== Segment start ==
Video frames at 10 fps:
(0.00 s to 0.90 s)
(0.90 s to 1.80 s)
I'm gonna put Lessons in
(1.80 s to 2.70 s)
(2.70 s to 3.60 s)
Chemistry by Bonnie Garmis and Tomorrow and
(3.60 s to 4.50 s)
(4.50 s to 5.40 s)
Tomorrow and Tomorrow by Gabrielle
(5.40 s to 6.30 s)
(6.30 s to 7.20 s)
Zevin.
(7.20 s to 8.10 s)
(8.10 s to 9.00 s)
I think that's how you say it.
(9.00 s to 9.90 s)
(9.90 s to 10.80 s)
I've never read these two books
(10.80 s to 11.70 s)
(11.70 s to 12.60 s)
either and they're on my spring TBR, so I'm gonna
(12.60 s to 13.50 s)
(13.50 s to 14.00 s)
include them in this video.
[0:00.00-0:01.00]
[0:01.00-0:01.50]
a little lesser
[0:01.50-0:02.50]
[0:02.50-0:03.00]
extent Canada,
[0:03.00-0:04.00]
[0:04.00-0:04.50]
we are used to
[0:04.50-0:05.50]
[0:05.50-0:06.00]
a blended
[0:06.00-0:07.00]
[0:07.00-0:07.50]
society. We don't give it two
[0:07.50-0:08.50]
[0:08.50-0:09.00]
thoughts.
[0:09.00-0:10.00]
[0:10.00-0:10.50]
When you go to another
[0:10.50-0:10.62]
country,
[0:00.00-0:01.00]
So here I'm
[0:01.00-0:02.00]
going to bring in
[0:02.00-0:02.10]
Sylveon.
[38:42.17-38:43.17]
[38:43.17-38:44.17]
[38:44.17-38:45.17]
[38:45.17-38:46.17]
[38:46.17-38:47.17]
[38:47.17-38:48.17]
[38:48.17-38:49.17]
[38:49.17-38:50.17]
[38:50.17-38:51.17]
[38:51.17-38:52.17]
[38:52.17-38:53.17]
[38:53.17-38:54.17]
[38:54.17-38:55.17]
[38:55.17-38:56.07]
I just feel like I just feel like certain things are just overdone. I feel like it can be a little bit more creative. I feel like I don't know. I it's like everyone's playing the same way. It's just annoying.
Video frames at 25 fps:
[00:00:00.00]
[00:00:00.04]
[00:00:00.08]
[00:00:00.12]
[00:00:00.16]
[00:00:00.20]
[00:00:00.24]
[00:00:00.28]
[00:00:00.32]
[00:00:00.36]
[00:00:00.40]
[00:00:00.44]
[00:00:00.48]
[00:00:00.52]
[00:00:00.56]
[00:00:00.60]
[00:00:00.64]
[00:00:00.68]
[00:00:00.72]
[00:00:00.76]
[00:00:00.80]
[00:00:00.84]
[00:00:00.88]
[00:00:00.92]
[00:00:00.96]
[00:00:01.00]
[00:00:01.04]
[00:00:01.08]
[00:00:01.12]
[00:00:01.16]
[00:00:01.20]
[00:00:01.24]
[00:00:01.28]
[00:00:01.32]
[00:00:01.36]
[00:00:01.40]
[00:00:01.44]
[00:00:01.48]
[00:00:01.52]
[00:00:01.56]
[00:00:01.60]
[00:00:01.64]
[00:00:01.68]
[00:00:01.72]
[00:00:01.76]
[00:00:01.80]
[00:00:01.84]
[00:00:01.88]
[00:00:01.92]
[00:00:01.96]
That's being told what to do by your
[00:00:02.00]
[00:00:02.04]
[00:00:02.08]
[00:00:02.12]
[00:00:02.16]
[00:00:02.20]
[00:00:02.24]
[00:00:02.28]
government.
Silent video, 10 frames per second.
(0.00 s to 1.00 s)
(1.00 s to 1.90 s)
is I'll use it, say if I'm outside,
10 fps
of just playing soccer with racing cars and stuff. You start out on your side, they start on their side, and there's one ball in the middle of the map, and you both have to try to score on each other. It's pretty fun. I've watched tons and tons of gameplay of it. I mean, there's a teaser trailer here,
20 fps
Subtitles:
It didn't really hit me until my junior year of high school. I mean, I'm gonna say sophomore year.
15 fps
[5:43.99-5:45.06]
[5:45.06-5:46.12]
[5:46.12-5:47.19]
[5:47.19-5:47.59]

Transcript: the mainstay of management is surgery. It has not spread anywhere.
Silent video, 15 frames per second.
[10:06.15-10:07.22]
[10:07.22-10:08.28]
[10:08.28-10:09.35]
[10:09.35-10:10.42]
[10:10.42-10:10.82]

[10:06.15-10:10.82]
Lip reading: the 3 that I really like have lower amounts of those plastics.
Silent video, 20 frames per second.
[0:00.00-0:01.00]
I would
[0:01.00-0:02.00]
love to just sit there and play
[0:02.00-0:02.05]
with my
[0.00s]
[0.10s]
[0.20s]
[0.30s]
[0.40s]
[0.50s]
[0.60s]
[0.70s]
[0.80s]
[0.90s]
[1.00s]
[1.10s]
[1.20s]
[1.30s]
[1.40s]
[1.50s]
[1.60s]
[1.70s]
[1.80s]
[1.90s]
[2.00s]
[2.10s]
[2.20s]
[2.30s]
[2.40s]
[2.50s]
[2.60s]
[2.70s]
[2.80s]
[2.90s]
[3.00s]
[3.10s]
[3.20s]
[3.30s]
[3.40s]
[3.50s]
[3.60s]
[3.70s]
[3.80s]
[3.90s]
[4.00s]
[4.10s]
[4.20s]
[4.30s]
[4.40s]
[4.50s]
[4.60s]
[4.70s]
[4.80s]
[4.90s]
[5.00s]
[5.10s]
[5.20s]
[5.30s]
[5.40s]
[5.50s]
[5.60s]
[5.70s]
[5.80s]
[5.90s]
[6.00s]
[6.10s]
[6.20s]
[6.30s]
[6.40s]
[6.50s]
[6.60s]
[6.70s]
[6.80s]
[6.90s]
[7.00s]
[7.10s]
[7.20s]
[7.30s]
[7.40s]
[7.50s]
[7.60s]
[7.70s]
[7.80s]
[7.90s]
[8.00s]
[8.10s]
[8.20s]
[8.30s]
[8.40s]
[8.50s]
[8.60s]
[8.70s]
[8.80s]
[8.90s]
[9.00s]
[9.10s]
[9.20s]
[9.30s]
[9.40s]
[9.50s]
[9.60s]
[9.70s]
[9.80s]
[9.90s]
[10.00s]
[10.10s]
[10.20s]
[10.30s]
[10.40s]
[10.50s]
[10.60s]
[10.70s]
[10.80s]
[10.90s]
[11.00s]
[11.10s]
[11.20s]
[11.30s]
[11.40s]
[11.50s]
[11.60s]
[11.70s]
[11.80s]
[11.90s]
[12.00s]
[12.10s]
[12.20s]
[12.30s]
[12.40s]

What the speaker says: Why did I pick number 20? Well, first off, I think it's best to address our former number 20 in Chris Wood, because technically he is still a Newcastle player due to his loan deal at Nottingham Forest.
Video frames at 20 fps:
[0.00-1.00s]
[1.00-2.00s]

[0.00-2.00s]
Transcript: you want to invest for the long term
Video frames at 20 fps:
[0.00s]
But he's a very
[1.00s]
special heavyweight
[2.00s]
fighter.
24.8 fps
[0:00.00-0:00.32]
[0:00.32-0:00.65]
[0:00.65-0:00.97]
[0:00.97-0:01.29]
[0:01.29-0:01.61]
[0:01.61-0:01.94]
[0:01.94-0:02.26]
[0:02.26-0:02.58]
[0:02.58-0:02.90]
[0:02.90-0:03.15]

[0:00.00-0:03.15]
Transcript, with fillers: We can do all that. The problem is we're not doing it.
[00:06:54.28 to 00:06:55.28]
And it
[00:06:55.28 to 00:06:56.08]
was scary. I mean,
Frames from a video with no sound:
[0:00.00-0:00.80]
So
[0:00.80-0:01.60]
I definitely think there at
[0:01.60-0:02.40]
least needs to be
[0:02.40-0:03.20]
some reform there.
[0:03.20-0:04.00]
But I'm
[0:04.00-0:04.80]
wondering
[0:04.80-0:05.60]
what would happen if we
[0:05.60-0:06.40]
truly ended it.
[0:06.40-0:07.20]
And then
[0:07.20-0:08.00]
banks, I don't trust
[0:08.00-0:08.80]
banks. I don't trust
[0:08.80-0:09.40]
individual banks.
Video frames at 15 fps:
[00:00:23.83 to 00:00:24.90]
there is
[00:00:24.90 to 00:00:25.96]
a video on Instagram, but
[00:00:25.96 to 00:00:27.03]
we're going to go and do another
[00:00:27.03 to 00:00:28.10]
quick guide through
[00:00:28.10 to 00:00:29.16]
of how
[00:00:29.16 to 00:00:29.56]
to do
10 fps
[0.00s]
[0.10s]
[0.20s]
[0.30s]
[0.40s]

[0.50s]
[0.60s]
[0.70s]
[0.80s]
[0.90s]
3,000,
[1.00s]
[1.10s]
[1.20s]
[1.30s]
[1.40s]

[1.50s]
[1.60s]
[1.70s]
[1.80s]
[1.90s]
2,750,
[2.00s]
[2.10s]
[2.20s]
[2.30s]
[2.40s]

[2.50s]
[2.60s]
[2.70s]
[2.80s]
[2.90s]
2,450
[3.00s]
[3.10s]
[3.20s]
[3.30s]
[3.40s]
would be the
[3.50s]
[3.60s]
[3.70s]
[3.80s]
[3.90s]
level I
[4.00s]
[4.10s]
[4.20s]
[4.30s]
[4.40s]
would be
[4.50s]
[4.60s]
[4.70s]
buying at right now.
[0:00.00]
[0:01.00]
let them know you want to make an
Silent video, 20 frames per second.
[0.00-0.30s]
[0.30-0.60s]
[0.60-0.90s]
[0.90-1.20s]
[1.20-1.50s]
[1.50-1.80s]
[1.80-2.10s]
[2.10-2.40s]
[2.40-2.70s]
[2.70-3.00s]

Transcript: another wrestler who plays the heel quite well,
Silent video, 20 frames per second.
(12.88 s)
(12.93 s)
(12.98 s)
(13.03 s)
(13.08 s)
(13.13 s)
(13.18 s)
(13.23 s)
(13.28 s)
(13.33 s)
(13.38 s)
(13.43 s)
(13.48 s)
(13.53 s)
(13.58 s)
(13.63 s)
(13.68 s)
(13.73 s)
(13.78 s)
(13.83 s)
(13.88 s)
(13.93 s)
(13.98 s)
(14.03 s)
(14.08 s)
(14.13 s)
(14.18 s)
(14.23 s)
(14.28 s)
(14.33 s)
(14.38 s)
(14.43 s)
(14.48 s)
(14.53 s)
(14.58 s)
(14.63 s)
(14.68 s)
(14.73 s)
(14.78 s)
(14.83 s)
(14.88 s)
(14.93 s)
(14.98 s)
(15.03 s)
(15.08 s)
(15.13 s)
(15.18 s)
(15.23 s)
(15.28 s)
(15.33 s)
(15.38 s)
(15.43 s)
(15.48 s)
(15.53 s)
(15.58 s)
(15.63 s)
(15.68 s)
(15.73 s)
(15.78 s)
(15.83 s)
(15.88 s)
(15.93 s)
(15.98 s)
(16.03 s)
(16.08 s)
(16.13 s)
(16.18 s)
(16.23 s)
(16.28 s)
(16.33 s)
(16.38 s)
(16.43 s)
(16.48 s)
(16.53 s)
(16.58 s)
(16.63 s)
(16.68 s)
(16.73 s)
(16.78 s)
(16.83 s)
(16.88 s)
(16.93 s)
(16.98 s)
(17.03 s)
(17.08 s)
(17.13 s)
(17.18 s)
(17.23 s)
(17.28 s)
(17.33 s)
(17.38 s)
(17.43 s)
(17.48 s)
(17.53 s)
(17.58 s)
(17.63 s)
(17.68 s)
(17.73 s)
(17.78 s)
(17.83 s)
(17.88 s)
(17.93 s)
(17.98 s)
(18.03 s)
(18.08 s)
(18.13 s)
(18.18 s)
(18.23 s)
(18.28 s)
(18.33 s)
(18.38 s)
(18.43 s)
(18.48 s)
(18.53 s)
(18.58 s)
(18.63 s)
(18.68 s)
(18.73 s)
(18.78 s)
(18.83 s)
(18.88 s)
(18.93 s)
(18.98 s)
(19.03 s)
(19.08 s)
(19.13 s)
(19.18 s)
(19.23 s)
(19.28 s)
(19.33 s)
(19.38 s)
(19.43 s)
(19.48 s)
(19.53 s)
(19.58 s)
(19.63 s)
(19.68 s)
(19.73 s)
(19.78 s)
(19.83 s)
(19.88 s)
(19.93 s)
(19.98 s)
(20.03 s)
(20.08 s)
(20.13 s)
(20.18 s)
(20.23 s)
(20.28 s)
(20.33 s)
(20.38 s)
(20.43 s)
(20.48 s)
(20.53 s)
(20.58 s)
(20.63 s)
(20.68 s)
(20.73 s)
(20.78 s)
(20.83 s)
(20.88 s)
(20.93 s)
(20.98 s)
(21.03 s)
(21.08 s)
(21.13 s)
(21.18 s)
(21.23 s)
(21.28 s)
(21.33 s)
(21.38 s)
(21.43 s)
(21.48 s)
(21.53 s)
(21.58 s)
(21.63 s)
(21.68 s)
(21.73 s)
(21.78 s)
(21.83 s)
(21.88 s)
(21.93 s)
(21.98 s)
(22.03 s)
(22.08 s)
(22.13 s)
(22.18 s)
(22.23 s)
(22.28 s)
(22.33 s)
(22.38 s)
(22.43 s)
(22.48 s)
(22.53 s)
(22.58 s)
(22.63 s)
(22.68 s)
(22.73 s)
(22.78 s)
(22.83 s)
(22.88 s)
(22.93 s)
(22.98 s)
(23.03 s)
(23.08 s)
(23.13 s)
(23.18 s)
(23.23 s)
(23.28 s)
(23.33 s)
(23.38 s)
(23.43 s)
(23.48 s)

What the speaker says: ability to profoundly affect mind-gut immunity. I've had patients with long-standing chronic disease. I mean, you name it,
== Segment end ==
> **How to complete this task**
Where does the word "speaker" occur in the records? Return every line that holds it.

> **Response area**
What the speaker says: Why did I pick number 20? Well, first off, I think it's best to address our former number 20 in Chris Wood, because technically he is still a Newcastle player due to his loan deal at Nottingham Forest.
What the speaker says: ability to profoundly affect mind-gut immunity. I've had patients with long-standing chronic disease. I mean, you name it,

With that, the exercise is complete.